Data Warehouse Design
Dimensional Design
Dimensional design, also known as dimensional modeling, is a design technique used in data warehousing. It is a method of structuring data so as to make it easily understandable and accessible. The main goal of dimensional design is to present data in a standard, intuitive framework that allows for high-performance access.
A dimensional model consists of "fact" and "dimension" tables.
Fact Tables: Fact tables store the quantitative or factual data that a business tracks. This could be sales revenue, units sold, clicks on a webpage, etc. Each row in the fact table represents a specific event or transaction. Fact tables often contain a large number of rows and are associated with measures or numerical values.
Dimension Tables: Dimension tables describe the dimensions or context of the facts. For example, if the fact is a sale, the dimensions could include details about the product sold, the customer who bought it, the time and location of the sale, and so on. Each dimension table contains a set of attributes (or fields) that provide descriptive detail about the dimension.
A common approach in dimensional design is the star schema, in which a fact table sits at the center of the design (like a star), surrounded by dimension tables. Each fact table row has a foreign key column for each related dimension table, and each foreign key refers to a primary key in the respective dimension table.

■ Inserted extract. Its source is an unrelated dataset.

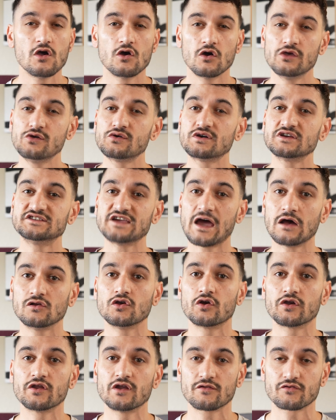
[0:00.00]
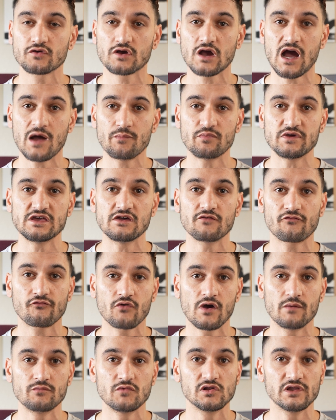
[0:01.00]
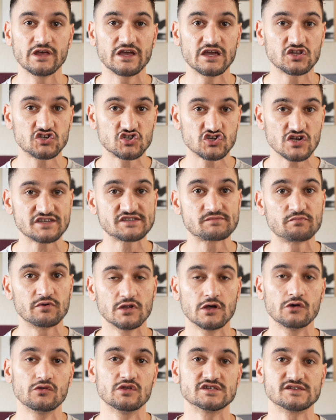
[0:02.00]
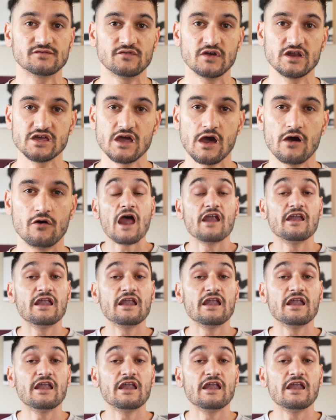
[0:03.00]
You can download another copy from the link just below this video.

For instance, in a sales data warehouse, a fact table might include facts like units sold and total revenue, and it might be linked via foreign keys to dimensions such as date, product, store, and customer.
There is also a slightly more complex version of dimensional design called a snowflake schema. In a snowflake schema, dimension tables can be normalized into multiple related tables. The result is a structure that resembles a snowflake. Normalization reduces redundancy but adds a bit of complexity.
The goal of dimensional design is to create a database that is easy to understand and yields predictable performance. The model should be flexible to handle changes and should deliver fast query responses. Dimensional design is a popular choice for data warehouses because it can provide a high degree of data consistency, simplicity, and usability.
Dimension Hierarchies
A dimension hierarchy is a way of organizing a dimension from the highest level to the most granular detail. It allows for drilling up and down to view data at various levels of granularity.
Dimension hierarchies are used to define relationships between various attributes within a dimension, creating a parent-child relationship. This hierarchical structure allows for a more efficient analysis and reporting, enabling users to drill down from higher-level data to lower-level data for more detailed insights, or drill up for an aggregated view.
For instance, consider a "Time" dimension in a retail sales data warehouse. A possible hierarchy could be:
Year
Quarter
Month
Week
Day
In this hierarchy, "Year" is the highest level, and "Day" is the lowest, most detailed level. If a user wants to examine yearly sales data, they would start at the "Year" level of the hierarchy. If they want to analyze sales trends in more detail, they could drill down to the "Quarter" or "Month" level, and so on, all the way down to the "Day" level.
Another example could be a "Geography" dimension in the same retail sales data warehouse. A possible hierarchy could be:
Country
Region
State/Province
City
Store
In this hierarchy, a user could start by looking at sales data at the Country level, then drill down to see data by Region, State/Province, City, and individual Store.
Hierarchies are important because they allow users to navigate data in a meaningful way, support roll-up operations for data aggregation, and offer a logical querying path.
In a star schema, hierarchies for a dimension are stored in a single table, with one column for each level in the hierarchy. In a snowflake schema, hierarchies are represented through multiple related tables, one for each level in the hierarchy.